On the other hand, when in Psychomaster they use Acceptance and Commitment Therapy, the objective is also to influence actions and thoughts and beliefs, but adapting treatment to the context in which each individual patient lives and helping you to accept the imperfection of many aspects of life and what it means to exist in it, in a way that contributes to change what can be solved and learn to embrace imperfections that cannot be changed or do not depend on U.S.
In this way, ways of thinking, feeling and acting are unlearned that cause a and again the symptoms of depression in adults, and learn other habits that allow you to live better.
- You may be interested: "Acceptance and Commitment Therapy (ACT): principles and characteristics"
2. Patient activation
It is very important that the adult patient leaves the dynamics of passivity and sedentary life habits in which she has settled because of depression. For this reason, it is often used a set of strategies called Behavioral Activation, which aims to create the situations and contexts necessary for the patient to engage in stimulating activities and with the ability to involve the whole body.
The idea here is not to have blind faith in the willpower of the person and hope that the motivation will serve to mobilize them and dedicate themselves to hobbies, but to do something so that the patient is more exposed to stimulating situations with the ability to generate interest and make them get hooked ”on a task or set of tasks: going out to the park to play sports, taking care of a garden, walking unfamiliar areas of the city, etc.
3. I work with the family and the close circle
Another of the courses of action that are undertaken in specialized centers such as Psicomaster has to do with networking with the patient's family and close environment.

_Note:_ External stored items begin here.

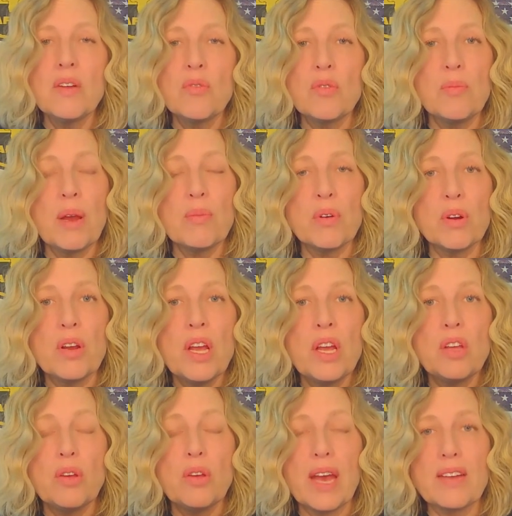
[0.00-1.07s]
Remember,
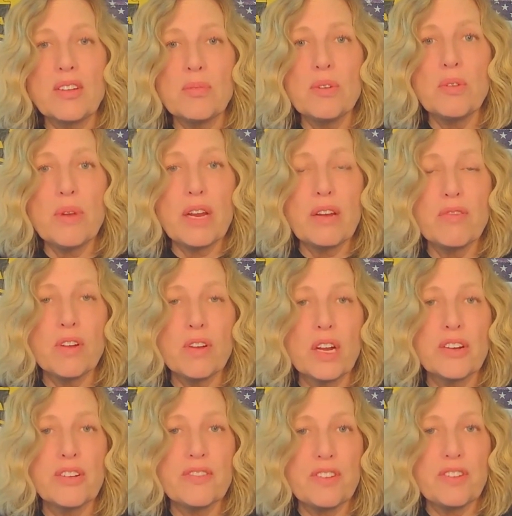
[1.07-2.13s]
you have to be ready for
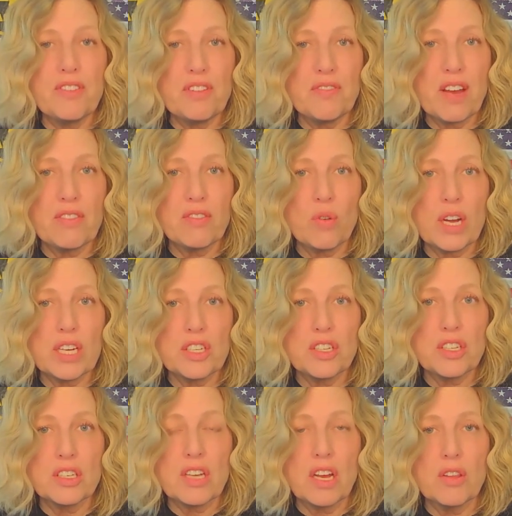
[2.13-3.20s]
155
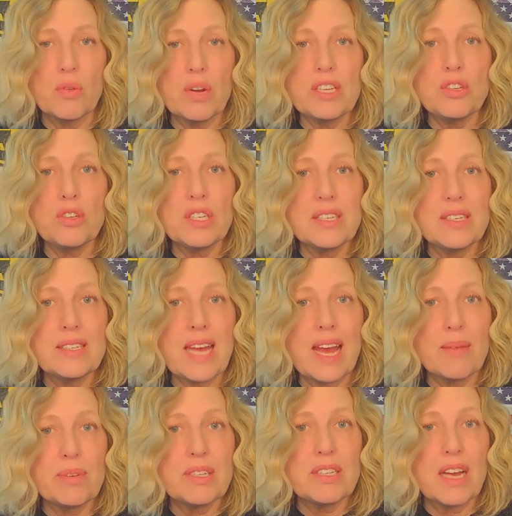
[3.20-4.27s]
questions. Otherwise, you could
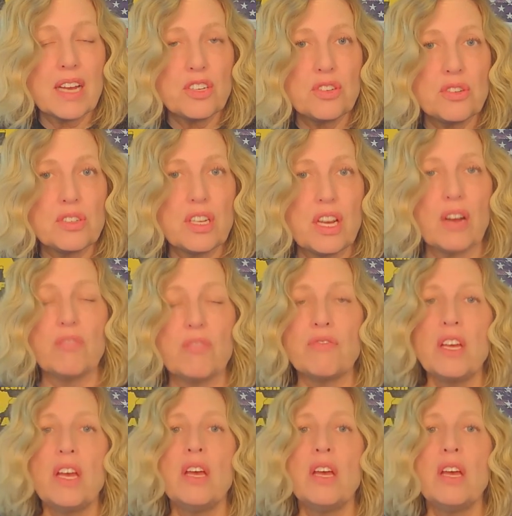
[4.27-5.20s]
sabotage yourself.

As much as the person affected by depression in adults has already left childhood behind, the role of their loved ones is still very relevant, among other things because the disorder itself causes you to lose autonomy.

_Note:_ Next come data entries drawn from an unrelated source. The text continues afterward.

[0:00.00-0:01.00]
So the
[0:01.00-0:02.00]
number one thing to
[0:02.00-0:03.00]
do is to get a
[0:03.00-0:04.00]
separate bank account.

The fact that psychologists coordinate with the family of patients helps those who experience depression in the first person continue to have support and an action guide once they have left the consultation, between psychotherapy sessions and psychotherapy.
Thus, specialists inform families about how to live with an adult with depression, how to treat the presence of the pathology in conversations, what kind of actions to follow to encourage the person to keep moving and get involved in relationships with others, etc.
4. Intervention on anxiety centers
It is very common that depression in adults does not appear in isolation, but arises at the same time as other harmful psychological disorders. Anxiety disorders and the experience of psychological trauma are part of the most frequent psychological phenomena that are overlap with extremely low mood, and often the one causing depression has to do with these other problems.
Therefore, in well-equipped psychology centers such as Psicomaster, there are professionals who are experts in treating all these types of disorders that overlap each other. For example, if depression is linked to psychological trauma, EMDR therapy can be used or systematic desensitization to make the source of discomfort by which the trauma manifests itself disappear, at the same time that it intervenes in the depression itself.
Conclution
Depression in adults is a complex mood disorder in the way it expresses itself in patients, and Due to its potential to erode people's quality of life or even encourage suicidal ideations, it deserves to be treated by professionals.
As much as we have been educated to assume that adult life is full of difficult moments and sacrifices, depression is a very serious condition that cannot be normalized. The sooner you act on detecting the first symptoms, the better.